Amid recession fears, Hawaii economists are cautiously optimistic that the state’s economy will fare well thanks to returning Japanese visitors and construction spending, according to a University of Hawaii Economic Research Organization report issued Friday.
The return of visitors from Japan – hindered by the late removal of Covid-19 travel restrictions and the weakened yen – is expected to help offset the anticipated pullback of mainland arrivals next year, the report said.
“The recovery of Japanese visitors has barely begun,” UHERO Executive Director Carl Bonham said in an interview.
The report came after the Federal Reserve raised interest rates by half a percentage point this week, raising concerns from some economists that the hikes will do more harm than good.
UHERO said forecasts of uncertainty in the broader economy have increased since the last quarterly report, which was issued in September.
“A best-case scenario would see a rapid decline in U.S. inflation, allowing an early interest rate retreat.

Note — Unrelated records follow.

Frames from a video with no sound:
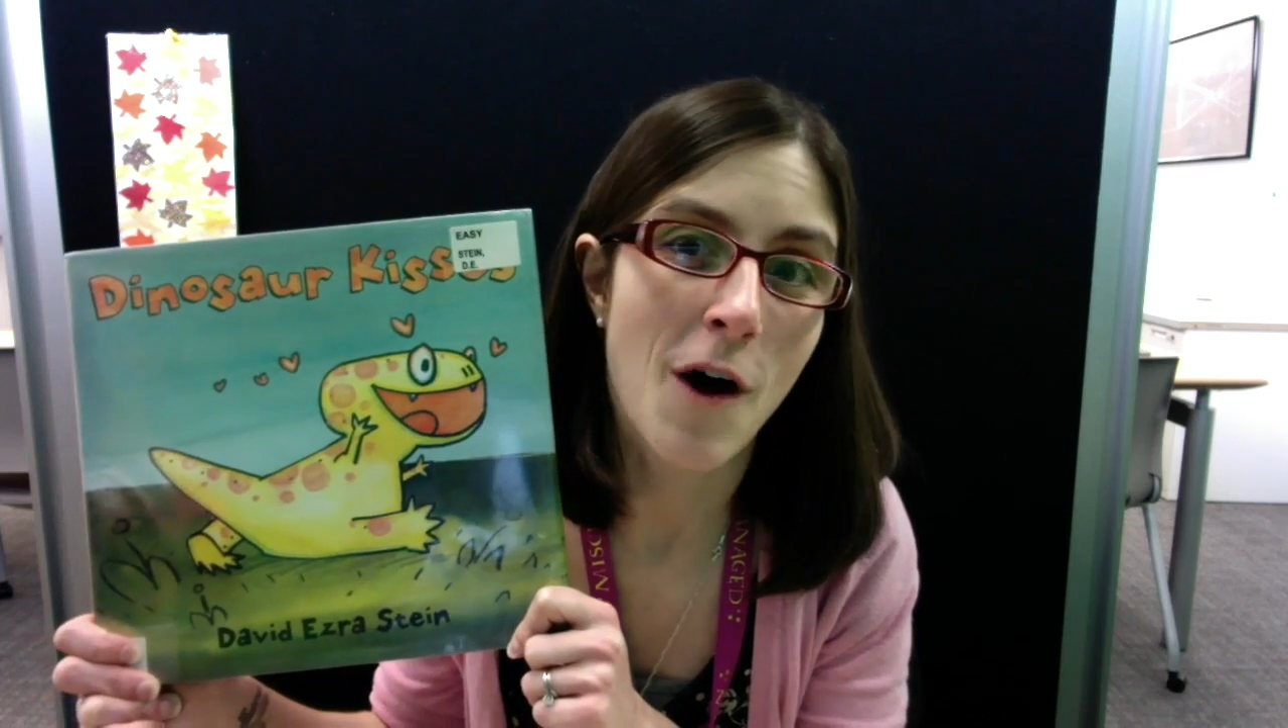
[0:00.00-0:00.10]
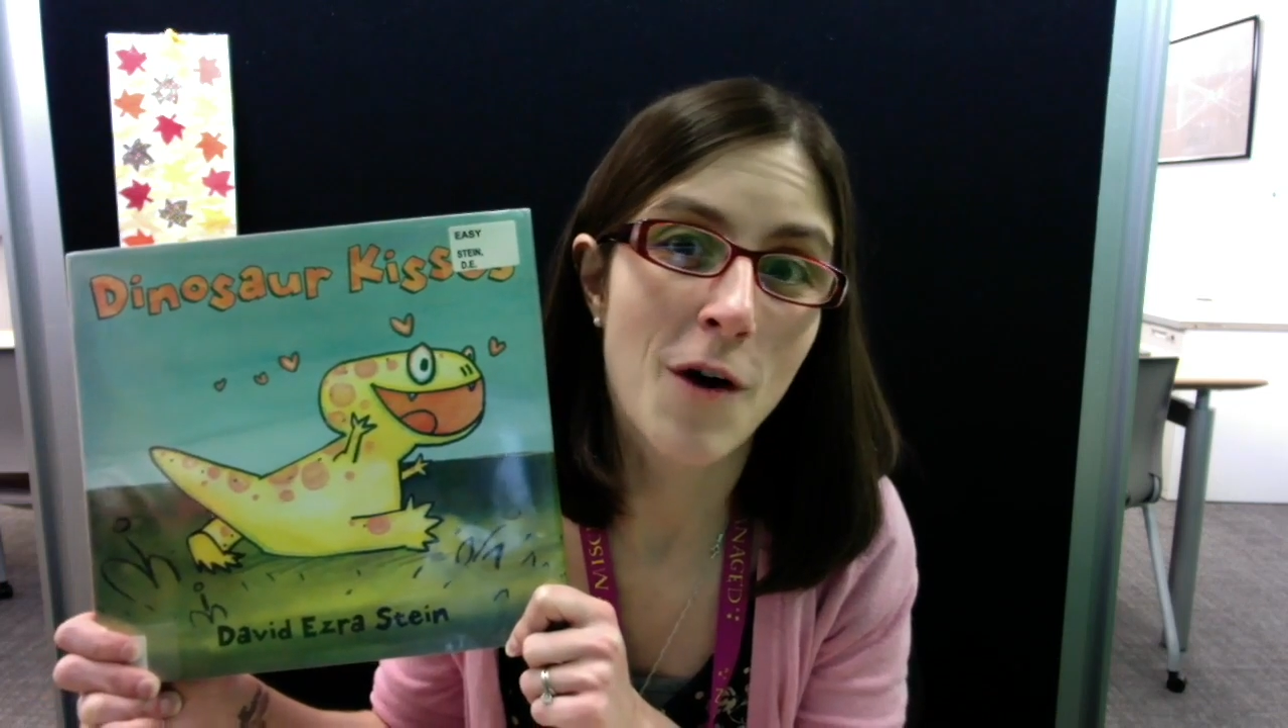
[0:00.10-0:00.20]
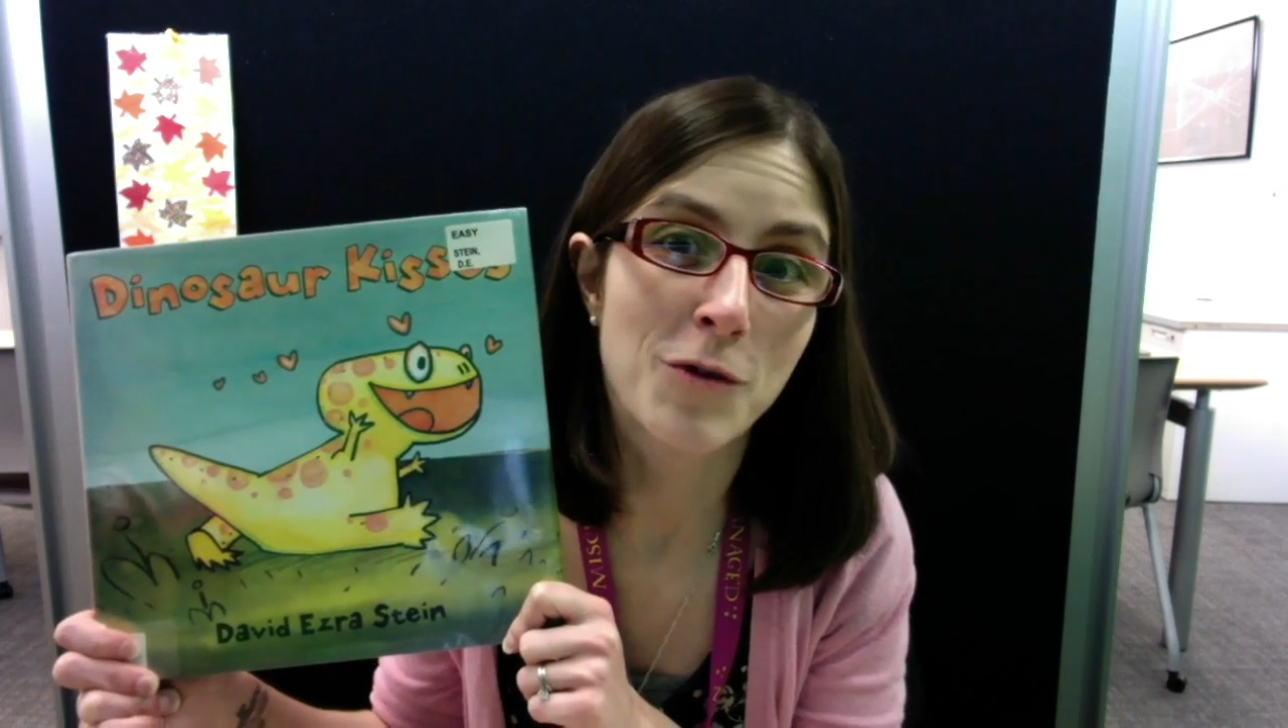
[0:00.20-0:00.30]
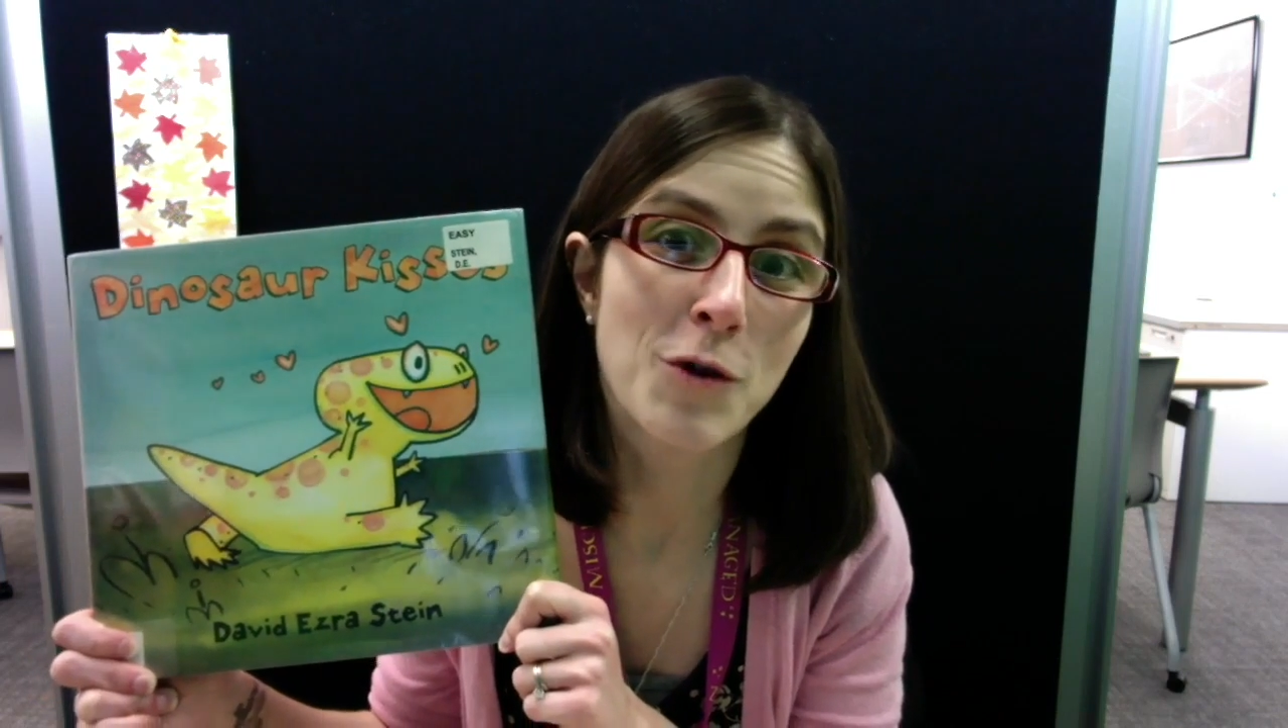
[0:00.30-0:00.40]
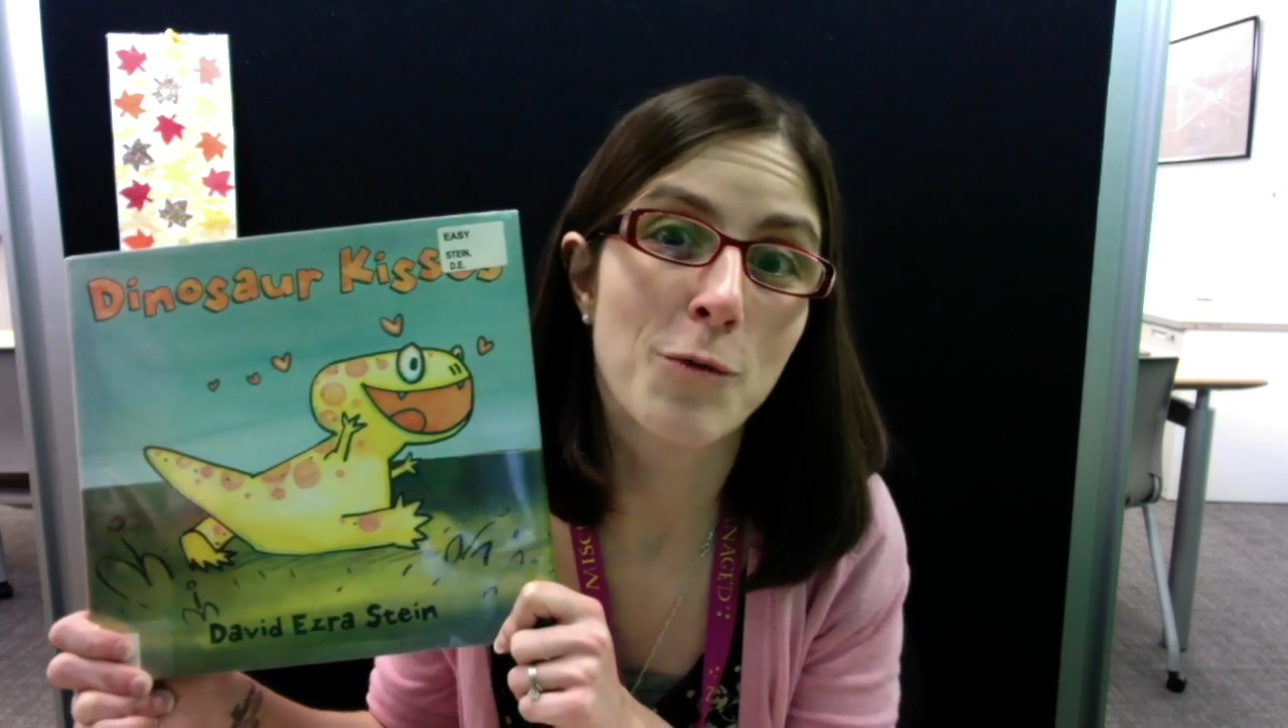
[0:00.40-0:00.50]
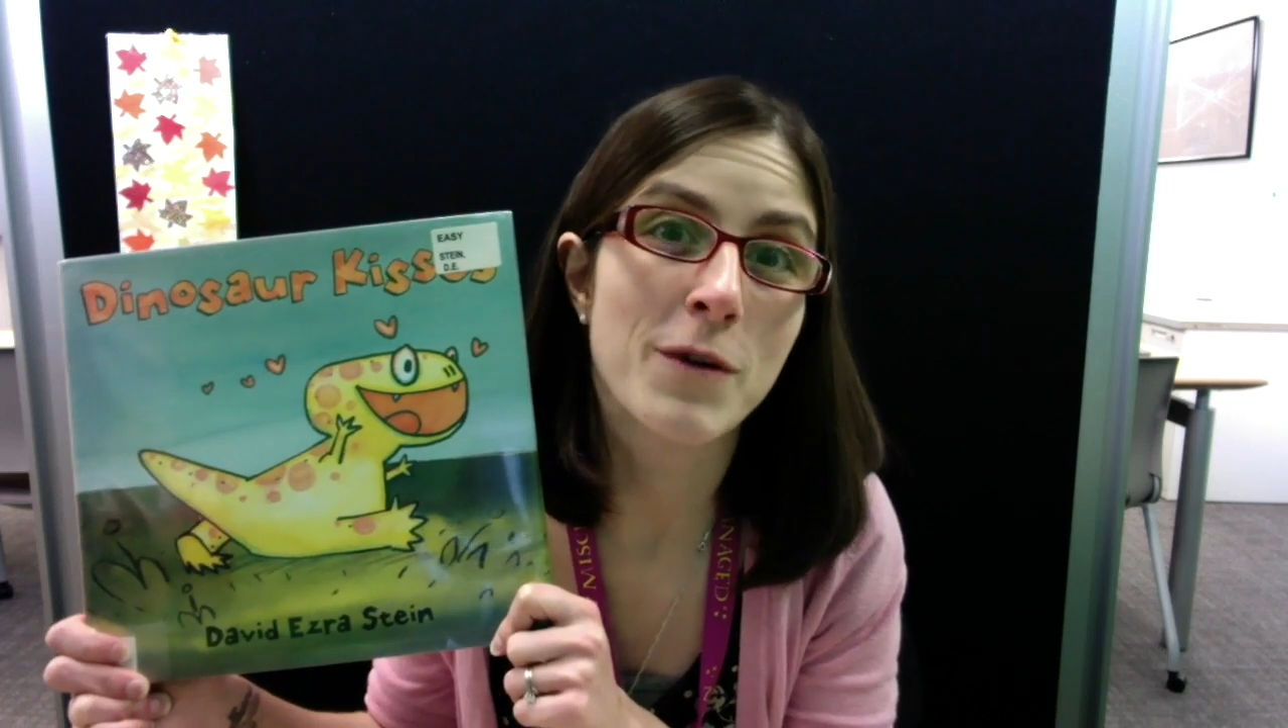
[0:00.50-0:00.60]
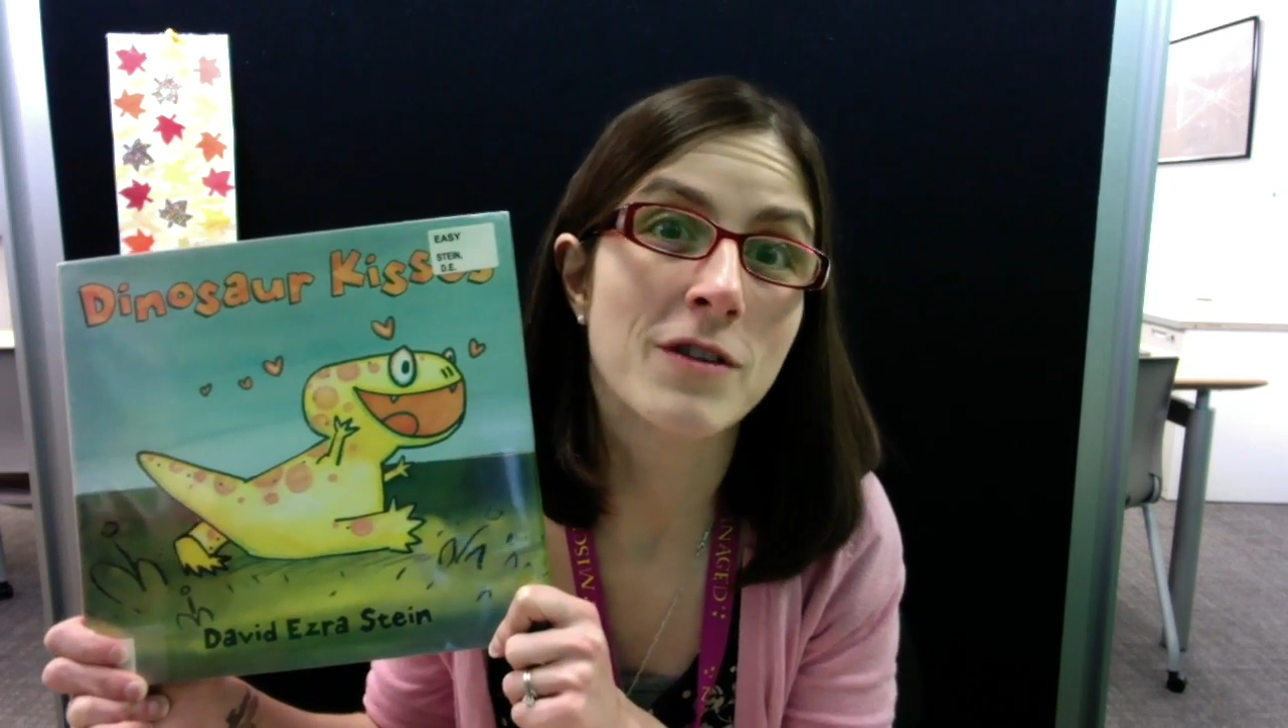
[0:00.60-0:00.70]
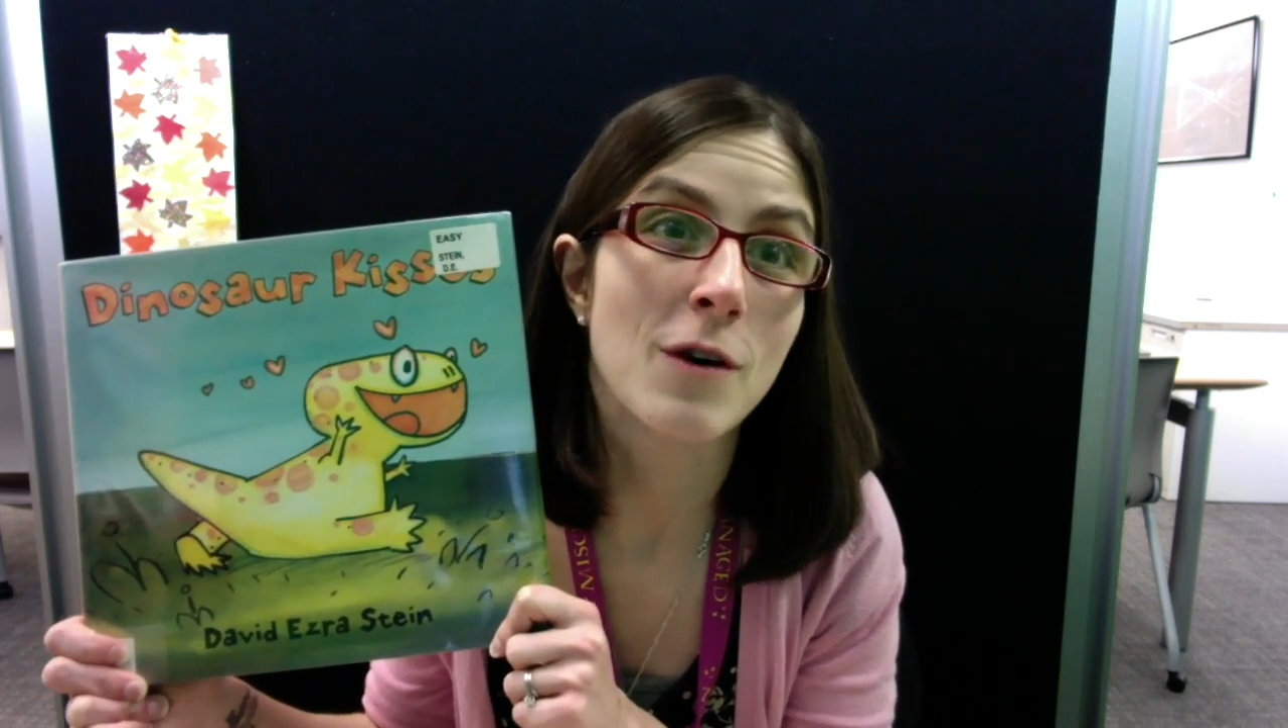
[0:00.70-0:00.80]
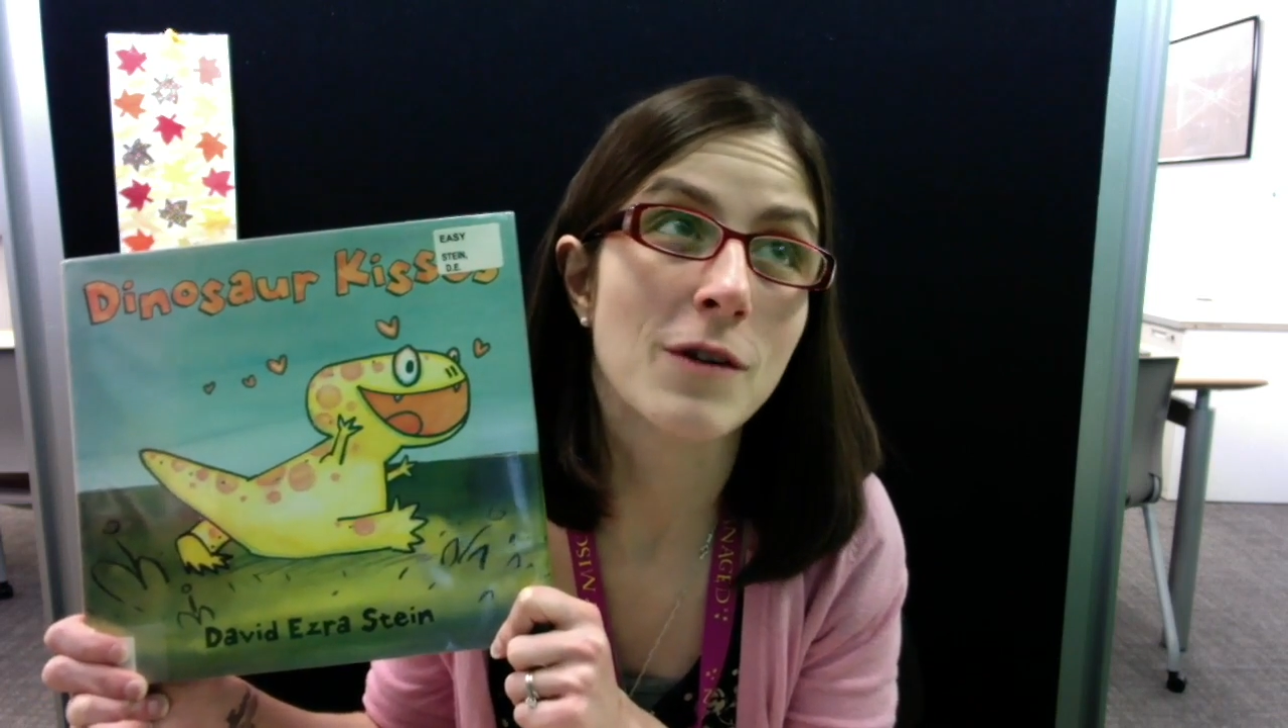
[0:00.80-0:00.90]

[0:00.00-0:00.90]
also resultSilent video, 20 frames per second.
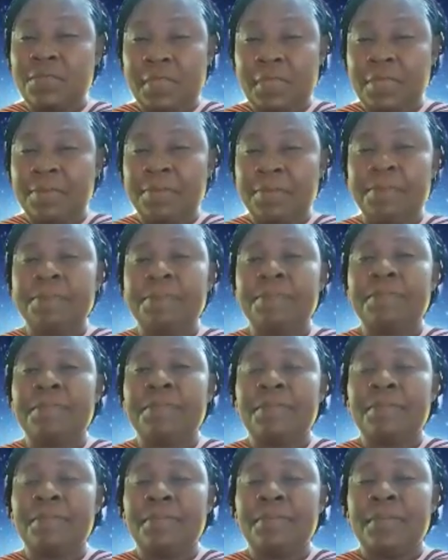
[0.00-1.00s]
them,
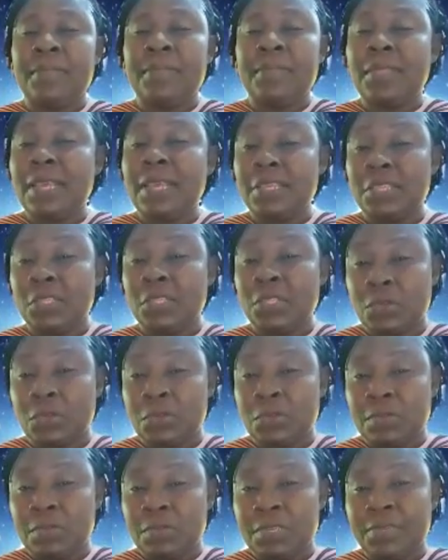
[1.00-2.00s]
like she
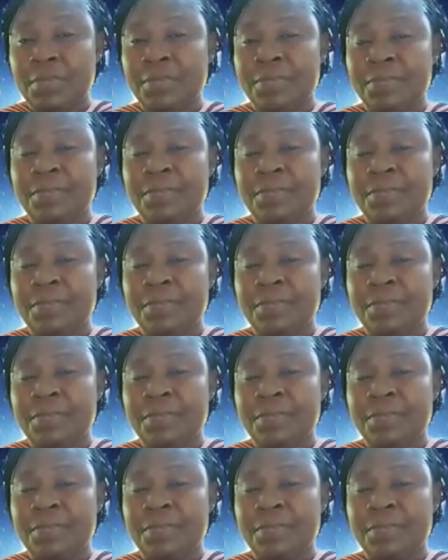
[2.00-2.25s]
told me.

If inflation proves intractable, the Fed will raise rates higher and longer,” UHERO wrote, adding that war in Ukraine and Covid-19 pandemic in China “could further worsen global conditions.”
But Bonham said Hawaii appears poised to avoid a recession even as the outlook on the global economy continues to darken.
Tourism is one of Hawaii’s main economic drivers, bringing in $2.07 billion in state tax revenue in 2019, according to Hawaii Tourism Authority figures. But the industry took a hit during the coronavirus pandemic, which brought international travel to a halt in 2020.
UHERO reported that the Hawaii visitor numbers have fully recovered. It also predicted that visitor numbers will increase to 9.65 million in 2023 from 9.28 million this year.
U.S. visitors, who account for 80% of all arrivals in the state, are the main drivers for tourism recovery so far, according to UHERO. October 2019 figures showed that the number of U.S. visitors remained more than 15% above the 2019 peak.
Canadians represented more than a third of international tourists, according to the report, noting that Japanese travelers were lagging behind expectations.
“The forecast for Japanese visitors is quite a bit weaker than our last one, but for U.S. visitors and non-Japanese and non-U.S. visitors – so Canadians and everybody else – is stronger,” Bonham said.
That’s because the weakened yen is weighing on Japanese consumer spending, including vacations in Hawaii.
“There aren’t as many Japanese visitors here because the currency is weaker … it buys fewer dollars for every yen,” he said.
Bonham said the exchange rate in 2020 was about 107 yen per dollar. However, he said it’s now 130 yen per dollar, adding that it costs 25% more.
“Because the vacation is more expensive, some of them choose not to come,” Bonham said. “If the yen starts to get stronger by 2024, our forecast is to be 122 yen to the dollar instead of 130. So as the yen strengthens and they have to spend less yen to buy a dollar, then vacations become cheaper.”
UHERO predicted that Japanese visitors will increase to 743,000 in 2023 from more than 211,000 visitors this year.